Don’t write the book you think your audience “should” read. Write the book your audience wants to read.
Guidelines:
- It won’t be perfect
- Basic description
- Take less than 15 minutes to write it
- 200 words max
What is the book about?
Who is the ideal reader?
What will the ideal reader get from the book?
The recommended method is the Hook, Pain, Pleasure, Legitimacy, Open Loop format.
1. Hook - The first sentence should be something that grabs the desired reader’s attention. Generally speaking, it should be the boldest claim or the most sensational fact or compelling idea.
2. Pain - Clearly describe the current pain your reader is in. Just be accurate. What pain is in their life? What unsolved problems do they have?
3. Pleasure - Tell them what this book will do to solve the pain. You want to create an emotional connection by describing how the book will make the potential reader feel after reading it. How will their life be different because they read this book? Be clear about the benefits, but don’t insinuate them. You are selling a result to the reader, not a process.
4. Legitimacy - Let the reader know why they should listen to you, why you are an authority and expert they need to hear from. This can be short.

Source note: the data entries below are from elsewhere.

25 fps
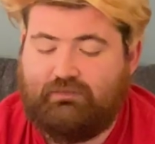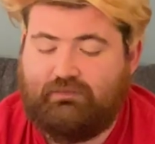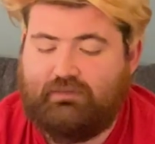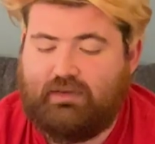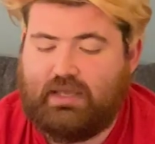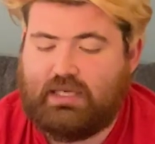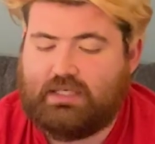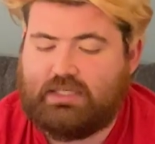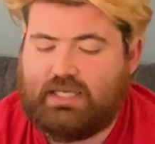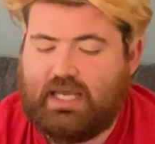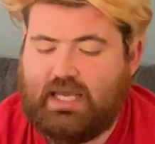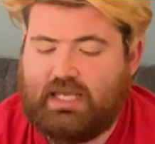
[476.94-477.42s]

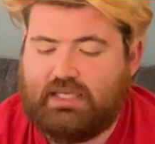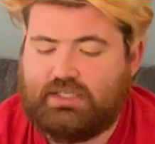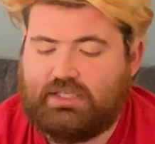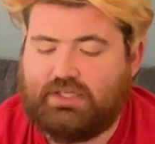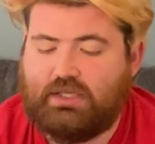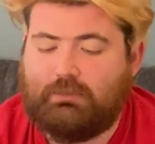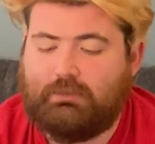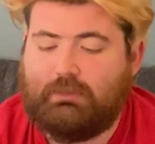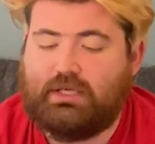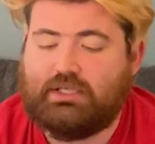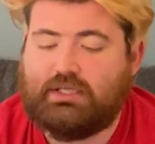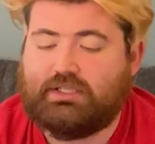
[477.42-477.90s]

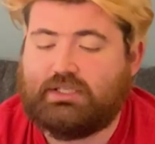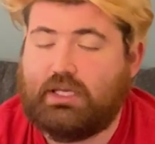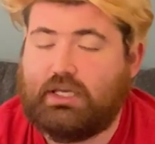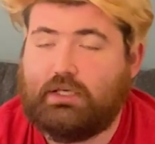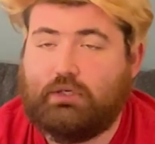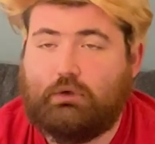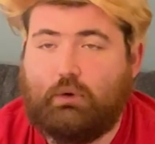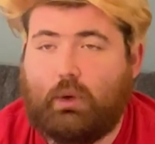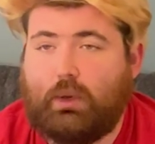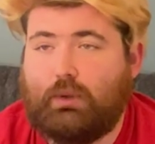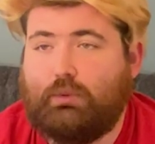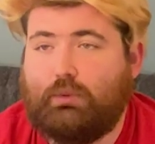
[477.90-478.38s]
fantastic because I
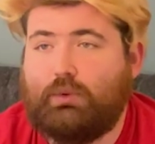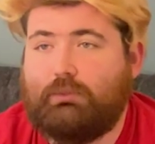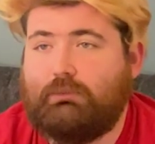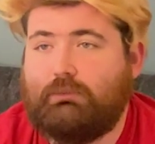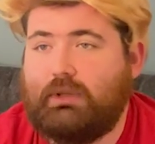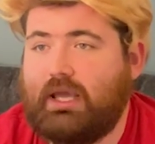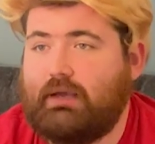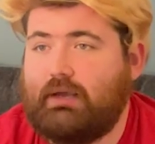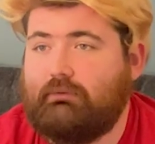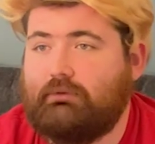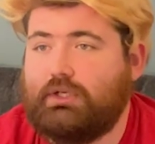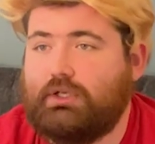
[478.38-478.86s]
knew I would
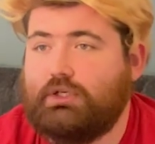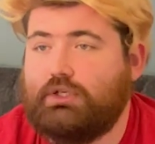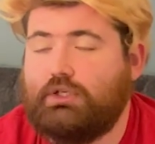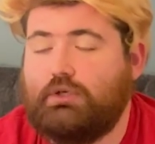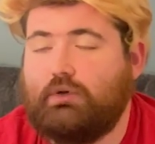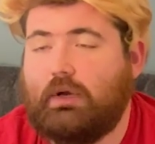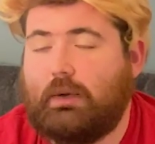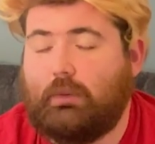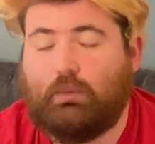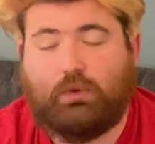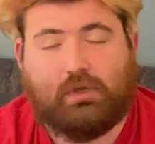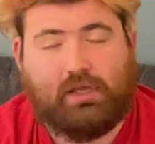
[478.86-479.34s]
be able to
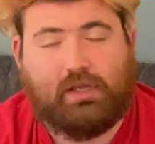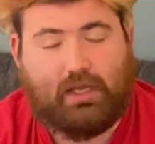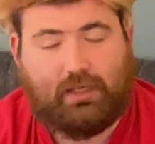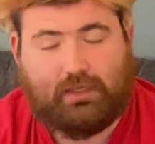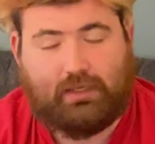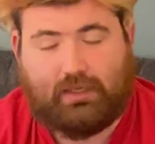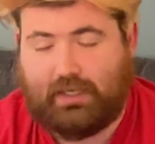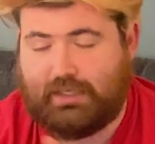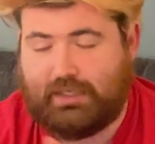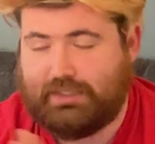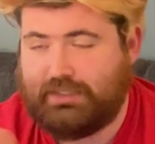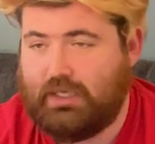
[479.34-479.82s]
do it.
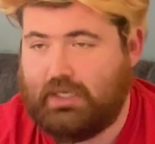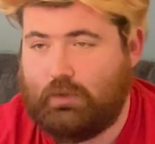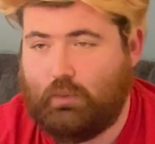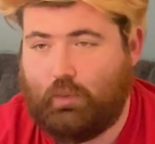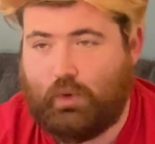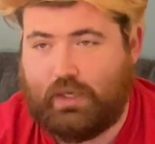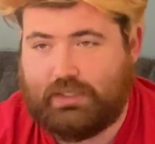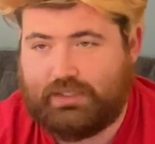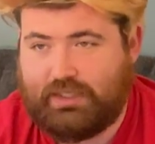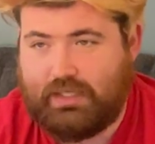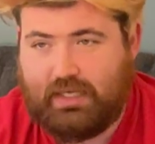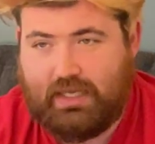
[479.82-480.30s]
Like I said, it
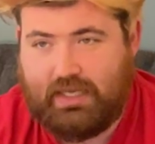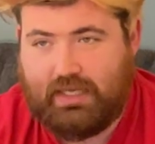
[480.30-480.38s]
wasn't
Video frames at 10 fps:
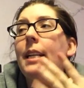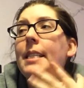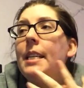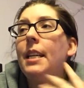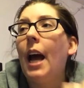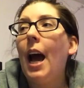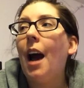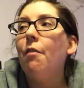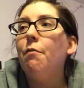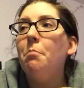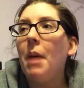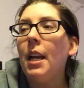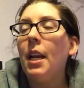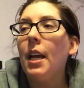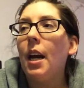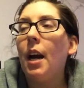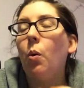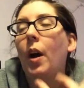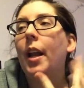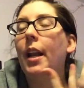didn't have
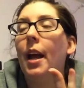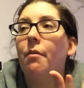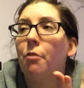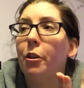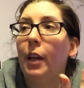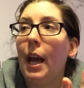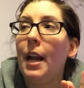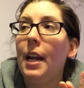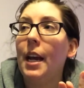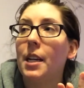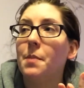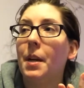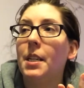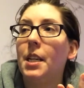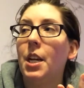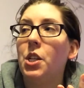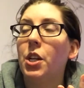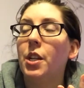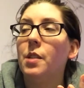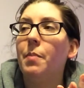really any
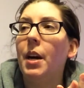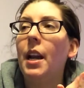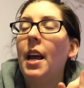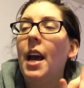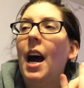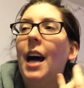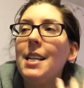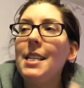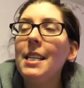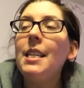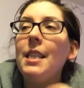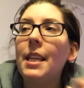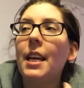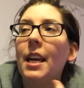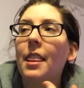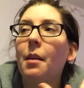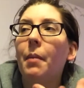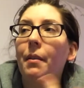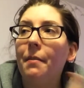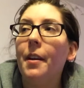expectations, but I did think that
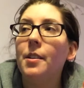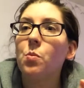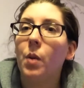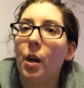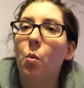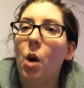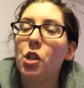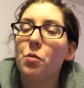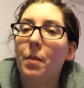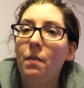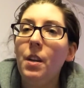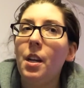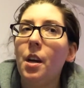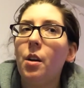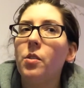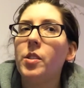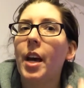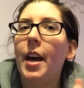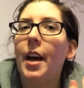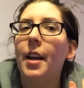my friends were going to watch my videos
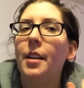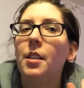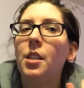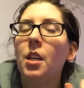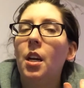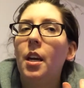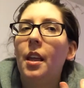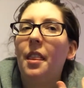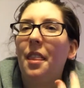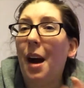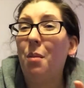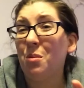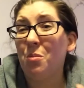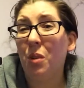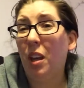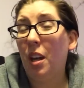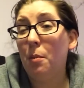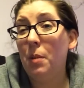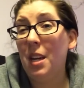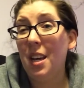and that was really going
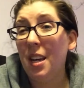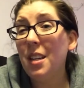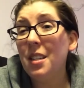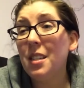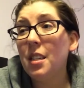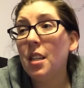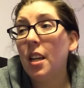to be it,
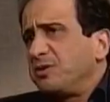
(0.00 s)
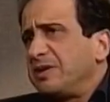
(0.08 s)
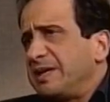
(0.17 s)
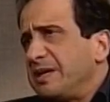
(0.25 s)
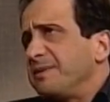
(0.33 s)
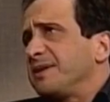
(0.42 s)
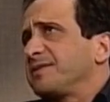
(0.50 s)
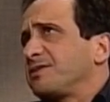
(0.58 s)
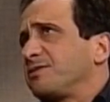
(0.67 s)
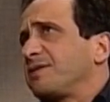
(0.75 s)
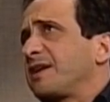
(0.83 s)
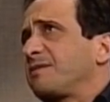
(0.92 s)
limits
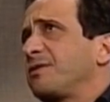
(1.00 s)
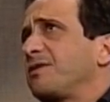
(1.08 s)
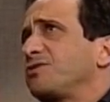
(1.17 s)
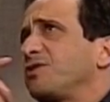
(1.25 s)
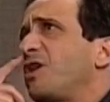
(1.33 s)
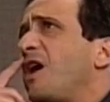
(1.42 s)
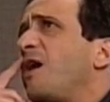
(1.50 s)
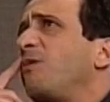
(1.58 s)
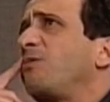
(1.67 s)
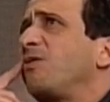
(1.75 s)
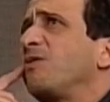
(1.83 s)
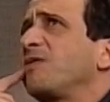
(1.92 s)
to that because you know how
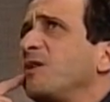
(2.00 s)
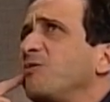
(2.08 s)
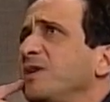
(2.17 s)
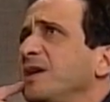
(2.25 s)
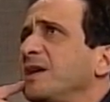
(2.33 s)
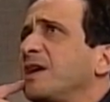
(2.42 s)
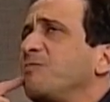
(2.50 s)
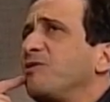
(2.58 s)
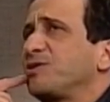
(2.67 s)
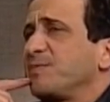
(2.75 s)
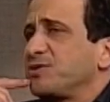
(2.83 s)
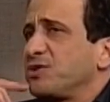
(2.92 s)
long can we can
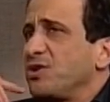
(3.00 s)
Muslims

5. Open Loop - You state the problem or question your book addresses, you show that you solve or answer it, but you also leave a small key piece out. This piques the interest of your reader and leaves them wanting more. You want to be very explicit about what they will learn but don’t go deep into the “how.” They need to read the book to get that.
The book description is not a synopsis or summary. It’s an advertisement. Think of it like a trailer for your book. Use compelling words. Keep the writing simple. The description should be third person objective voice and not the author’s voice. It should be written as someone else describing your book. Don’t compare your book to other books.